#### TRY IT
Please reproduce the listing below exactly, leaving out every picture.
**** DATA EXTRACTS
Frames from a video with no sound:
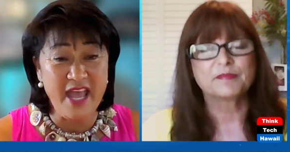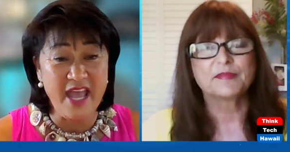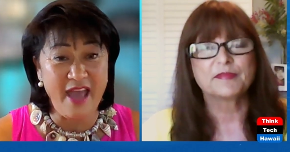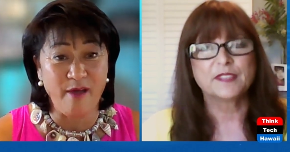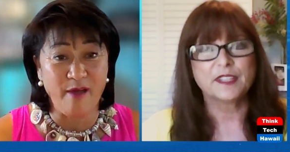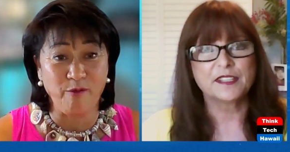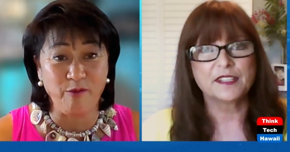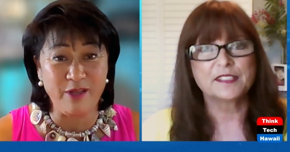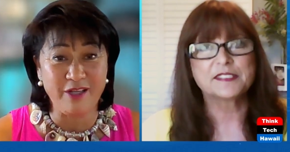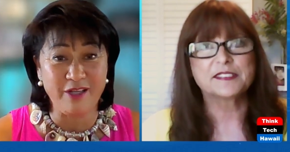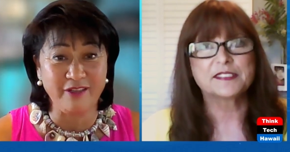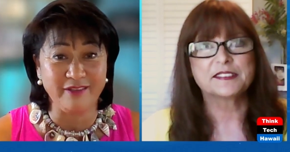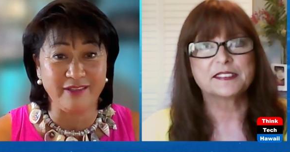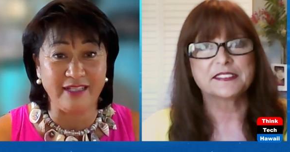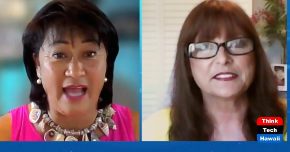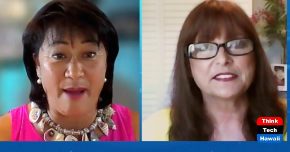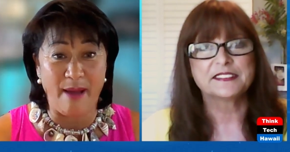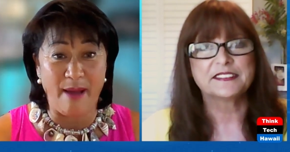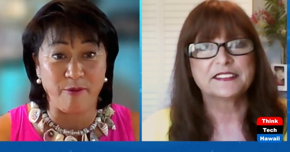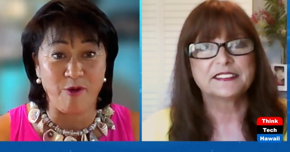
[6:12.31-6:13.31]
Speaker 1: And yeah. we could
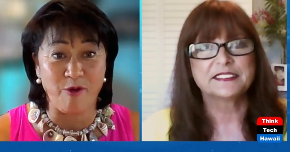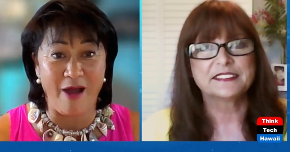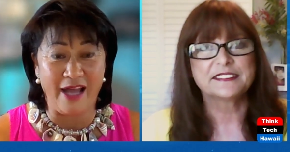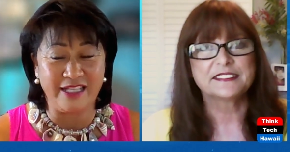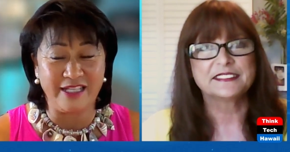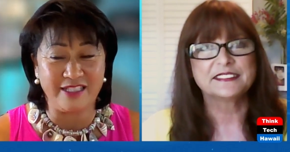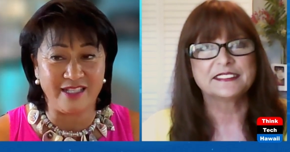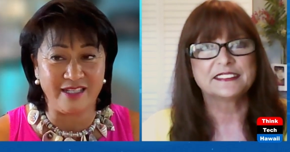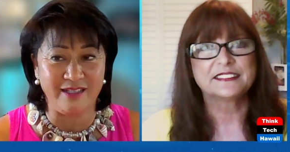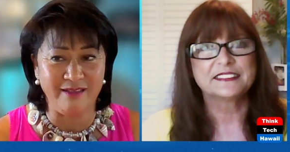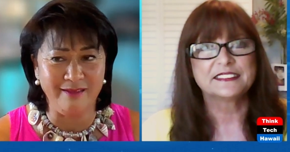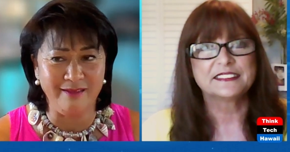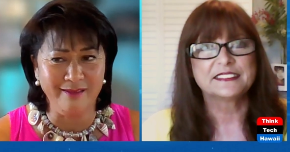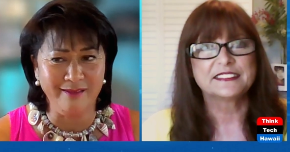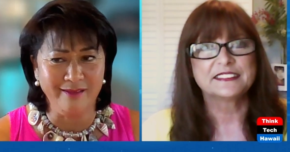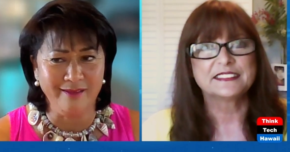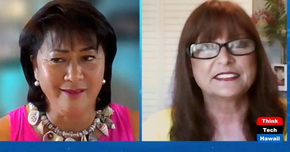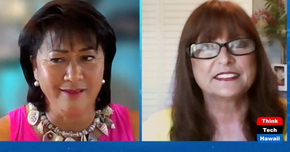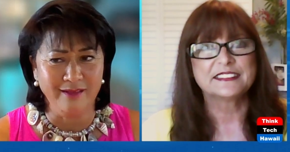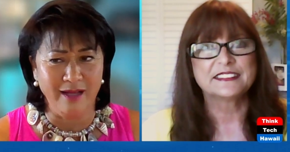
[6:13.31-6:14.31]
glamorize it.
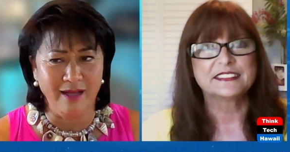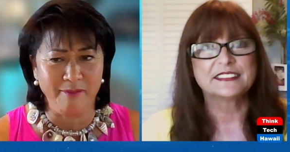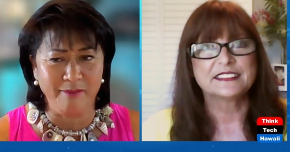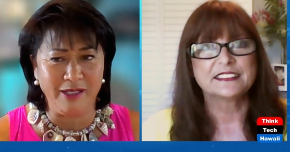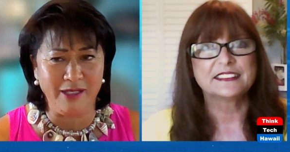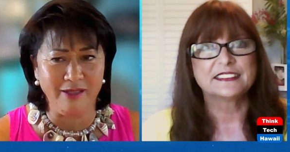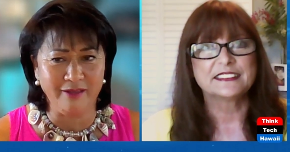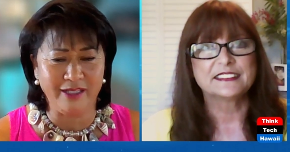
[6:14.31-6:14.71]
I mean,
********
#### EXPECTED OUTPUT
Frames from a video with no sound:
[6:12.31-6:13.31]
Speaker 1: And yeah. we could
[6:13.31-6:14.31]
glamorize it.
[6:14.31-6:14.71]
I mean,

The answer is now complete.